THE
HUMOR COLUMN

 



         
         

 

REMEMBER ME? YOU WERE MY FRIEND
stared at my sister’s instant message. "Did you hear Jen Greely died in a car accident?" I tried to think how to respond, but a feeble "Holy shit" was all that came to me. Jen Greely passed in and out of my thoughts for the rest of the day with feelings of... Well, I wasn’t sad, nor was I numb with shock. I was definitely feeling something, but for the life of me, I could not figure out what. My grandmother was the first person I ever knew who died. I was a sophomore in college. I cried for a month. The next year, I heard that Karen Puccini from highschool – who I only knew by face and name – had died during an asthma attack. I thought, "Gosh that’s terrible," but then I moved on as though she were a faceless, nameless statistic. I expected my reaction to any death to be shock, grief, or indifference. But Jen Greely, in death as in life had confused me.
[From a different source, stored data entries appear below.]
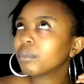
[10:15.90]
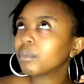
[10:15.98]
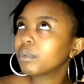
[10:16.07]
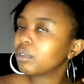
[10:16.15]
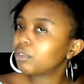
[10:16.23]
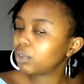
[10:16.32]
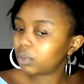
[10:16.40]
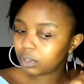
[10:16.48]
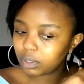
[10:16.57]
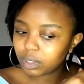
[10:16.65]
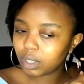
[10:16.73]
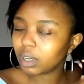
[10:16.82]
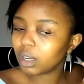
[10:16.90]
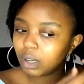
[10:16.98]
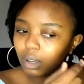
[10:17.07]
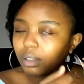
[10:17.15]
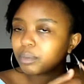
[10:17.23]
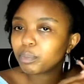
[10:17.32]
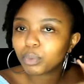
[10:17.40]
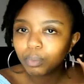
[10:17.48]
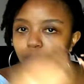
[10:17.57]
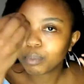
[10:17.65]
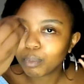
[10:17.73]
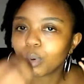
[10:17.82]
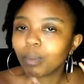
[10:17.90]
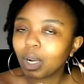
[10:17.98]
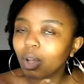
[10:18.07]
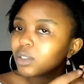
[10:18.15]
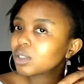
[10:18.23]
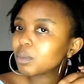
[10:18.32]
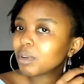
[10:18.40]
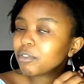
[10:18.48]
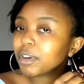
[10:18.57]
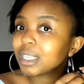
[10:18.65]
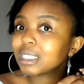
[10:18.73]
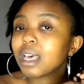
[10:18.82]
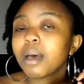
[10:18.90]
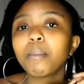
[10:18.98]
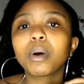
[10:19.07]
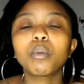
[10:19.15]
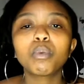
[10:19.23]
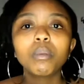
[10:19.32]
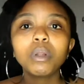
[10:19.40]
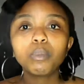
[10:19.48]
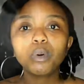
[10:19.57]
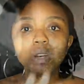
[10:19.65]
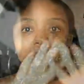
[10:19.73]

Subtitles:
if you can see it. I can't pull my locks to my face, but I'll probably put it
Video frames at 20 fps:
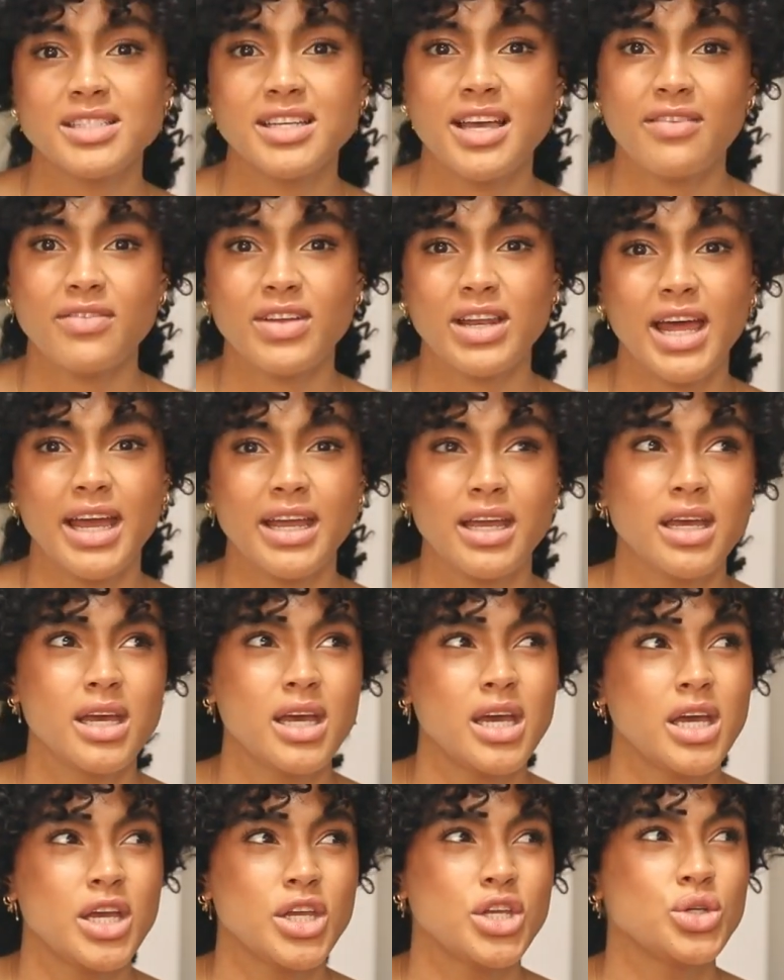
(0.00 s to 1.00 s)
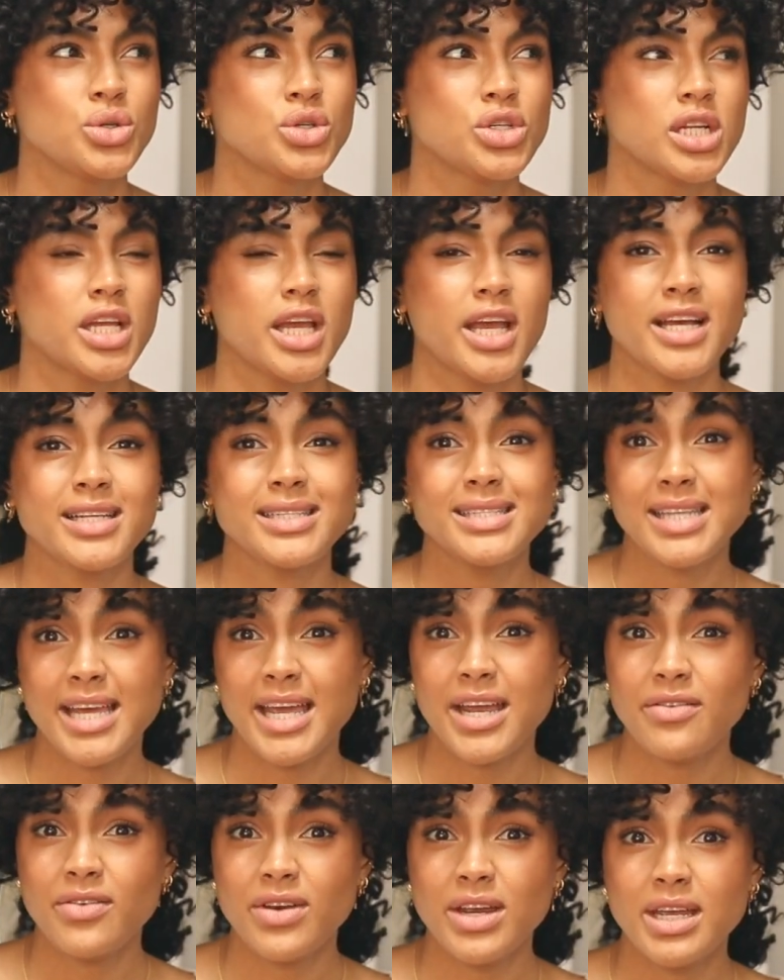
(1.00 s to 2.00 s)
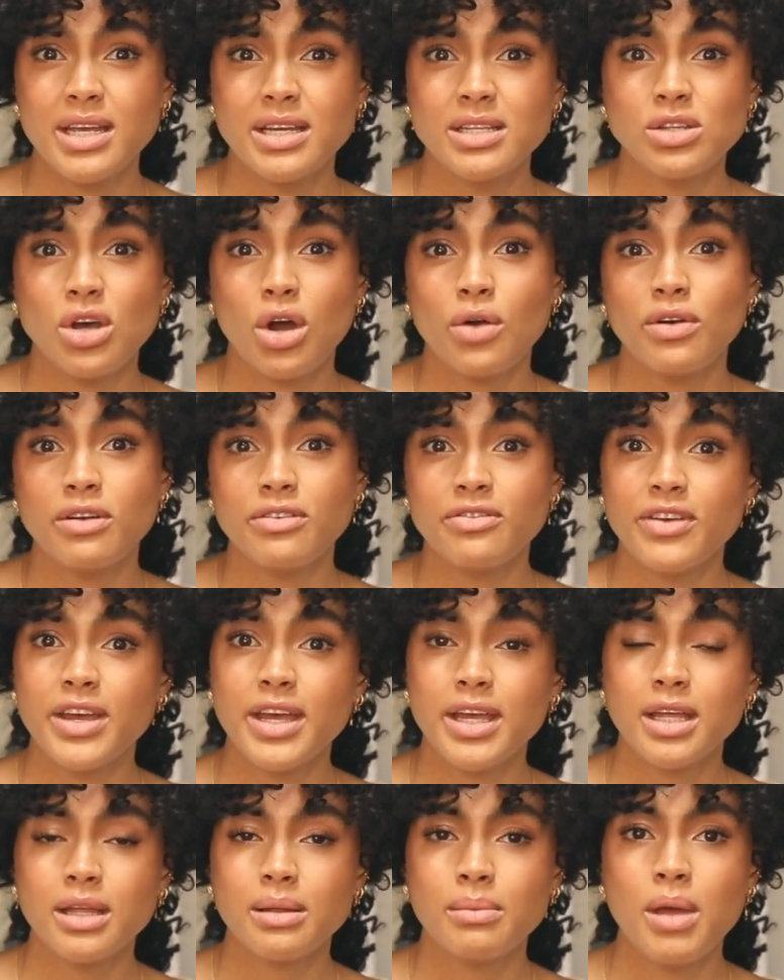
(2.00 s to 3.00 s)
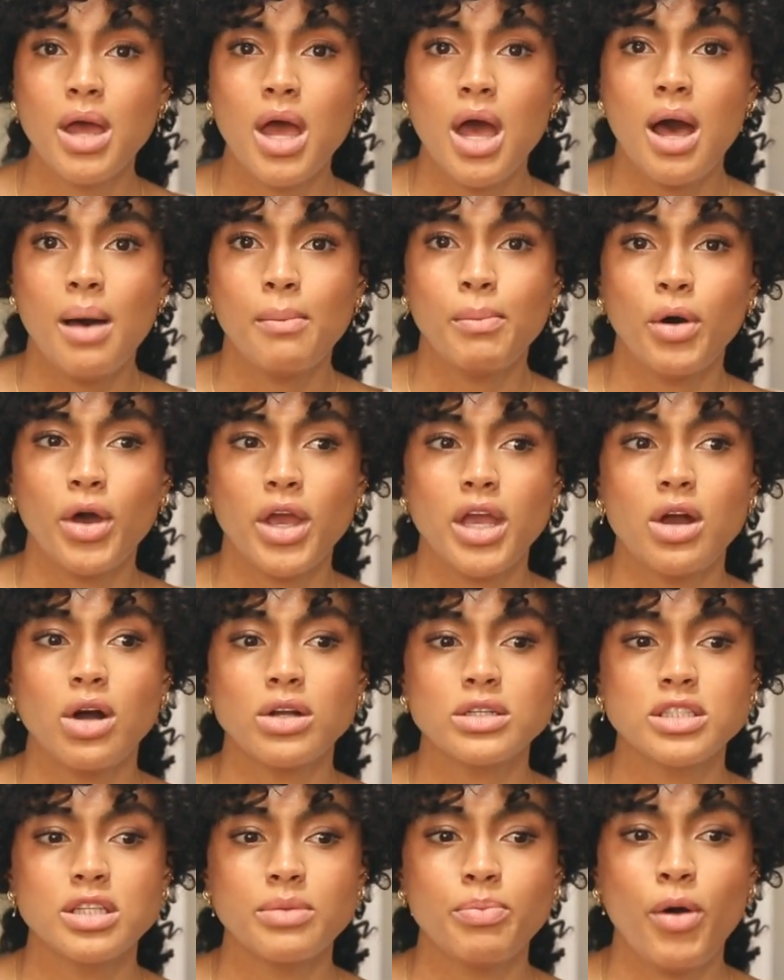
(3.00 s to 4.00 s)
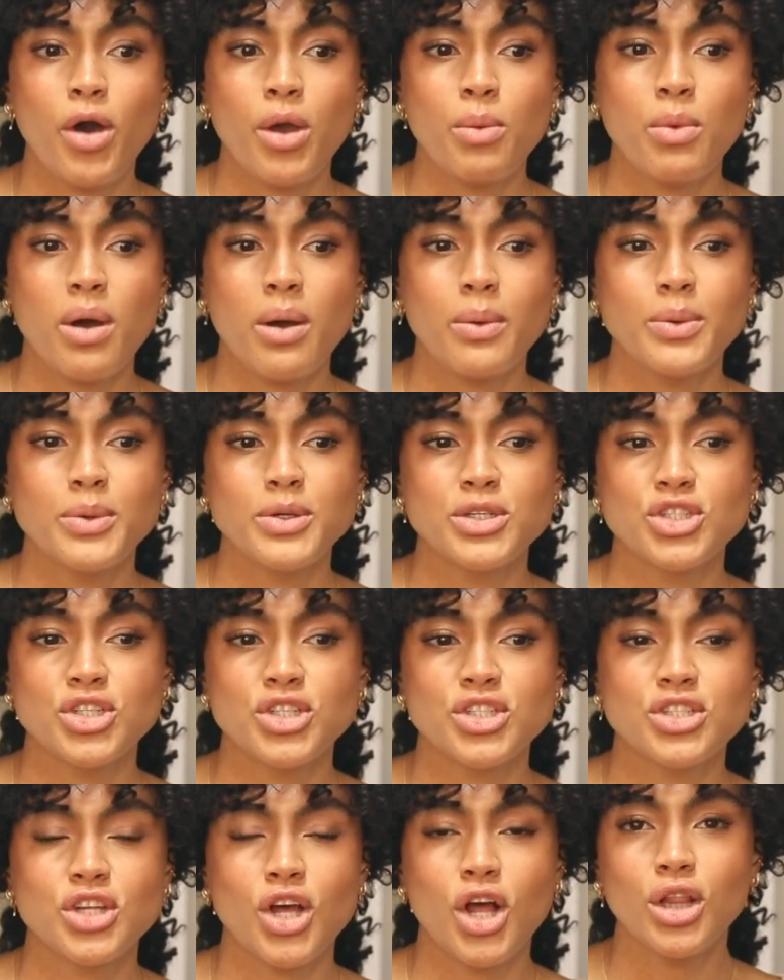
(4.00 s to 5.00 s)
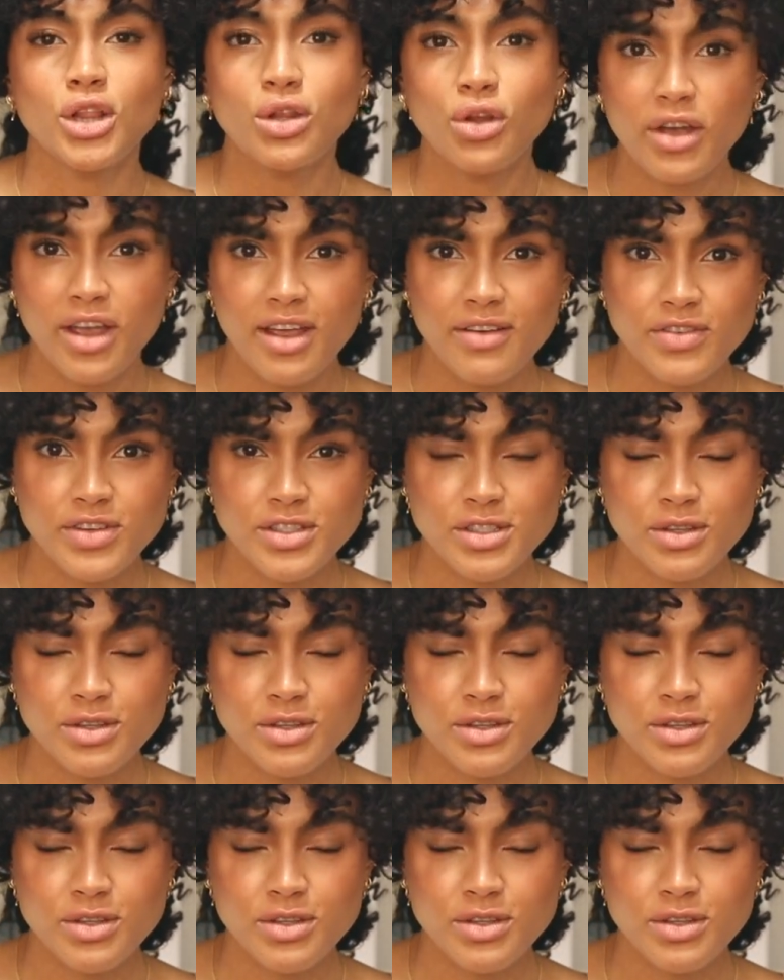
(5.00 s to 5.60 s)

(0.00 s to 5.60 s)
together, like usually a series or a film, but it got to the point where we were just looking for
I met Jen when I was a senior and she was a freshman in highschool. Our crowning incident was the night she stole my car from the highschool parking lot. She had needed something out of it, so I gave her my keys. After three hours and several attempts to track her down, I had no choice but to tell the police. Not ten minutes later, she strolled up the walk smiling coyly. Her face blanched when I told her – actually when I yelled at her – that I had reported the car stolen. With tears in her eyes she begged me to help her. I rolled my eyes, then told the cops I had made a mistake. I endured their ass-chewing humbly. When I told Jen that everything was okay, she hugged me saying, "Thank you," over and over. Of course, I fell for her right there. Nothing ever came of it. We were more-or-less friends for the duration of the year, but after I left for college, we never saw or spoke to each other again. To be quite honest, before my sister had sent me that instant message, I hadn’t lent Jen more than a fleeting thought.

My confusion consumed me in place of grief. Her death had definitely affected me, but I never made it back for the funeral. I didn’t see the need. I had never met her family. We had no mutual friends. Hell, we hadn’t talked in years. I doubt even she would have missed me. And yet, I felt like I owed her something. A letter? A phone call? A knuckle sandwich? Maybe I just wanted her to know that I hadn’t forgotten her. Maybe I wanted to make sure she hadn’t forgotten me. It was a more-or-less selfish feeling, and perhaps that’s why I still feel such confusion over it.

It’s strange the way people leave their impressions on us. There are those people that you never forget. There are those people you hope never forget you. It isn’t always a merit-based list. The most Jen Greely ever did was steal my car. By all rights, she is somebody who should have passed imperceptibly out of my mind. Instead, I find myself still trying to sort out my feelings about her death over a year later. And, all because I never had the chance to say (or to hear), "Hey, remember me? You were my friend."